The acceleration of gravity is set to \(g=\,\, 9.81\,\text {m}/\text {s}^2\). As a proof of concept, this example represents a situation where it can be useful to apply a different element order to the two distinct materials and thus better capture the larger deformations in the softer material. This feature will be particularly interesting for more complicated problems, such as wave propagation through layered soils, which have been addressed previously in two dimensions [27]. In those cases, it can also be useful to adjust the element order not only based on the material properties but also on the size of the subdomain. In the current rather simple example, we found it sufficient to use elements of order 3 in the base material, while the comparably rigid material of the castle is discretized using linear elements only. The resulting mesh is depicted in Fig. 14a. The deformed geometry due to self-weight can be seen in Fig. 14b, where the colors indicate absolute values of displacement.

4 Conclusion

The combination of the three-dimensional SBFEM with transition elements allows a consistent discretization of an octree decomposition.
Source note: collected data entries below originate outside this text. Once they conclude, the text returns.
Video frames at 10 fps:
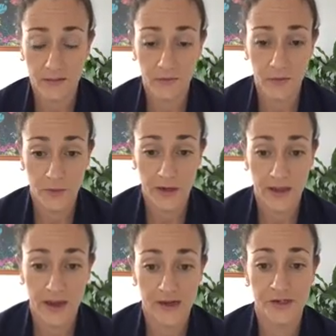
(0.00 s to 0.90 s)
of
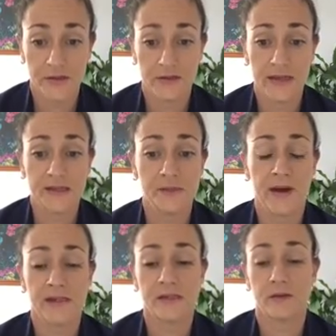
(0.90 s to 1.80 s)
communication is
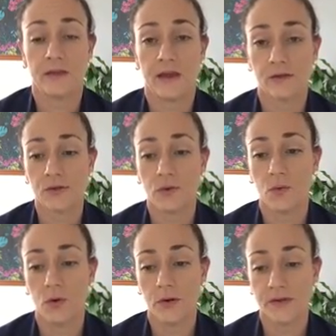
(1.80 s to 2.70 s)
based on the actual
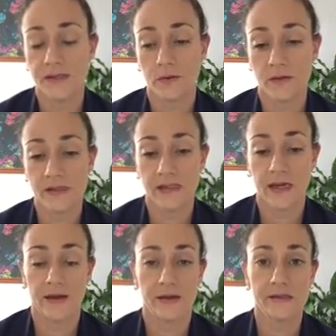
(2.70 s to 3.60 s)
words that we say.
Each surface of each subdomain is discretized by quadrilateral elements only. Hence, we avoid any unnecessary subdivision into smaller surface elements as had been done in previous publications. The numerical results demonstrate that the computational models created using the proposed technique pass the linear as well as higher-order patch tests. Compared to the previous meshing paradigm (involving triangulation), there is no loss of accuracy due to the transition elements, while the number of surface elements and degrees of freedom is reduced. We also demonstrated that the proposed approach allows coupling elements of different interpolation orders straightforwardly. Thus, we are now able to implement local p-refinement, which could previously only be exploited in two-dimensional SBFEM models.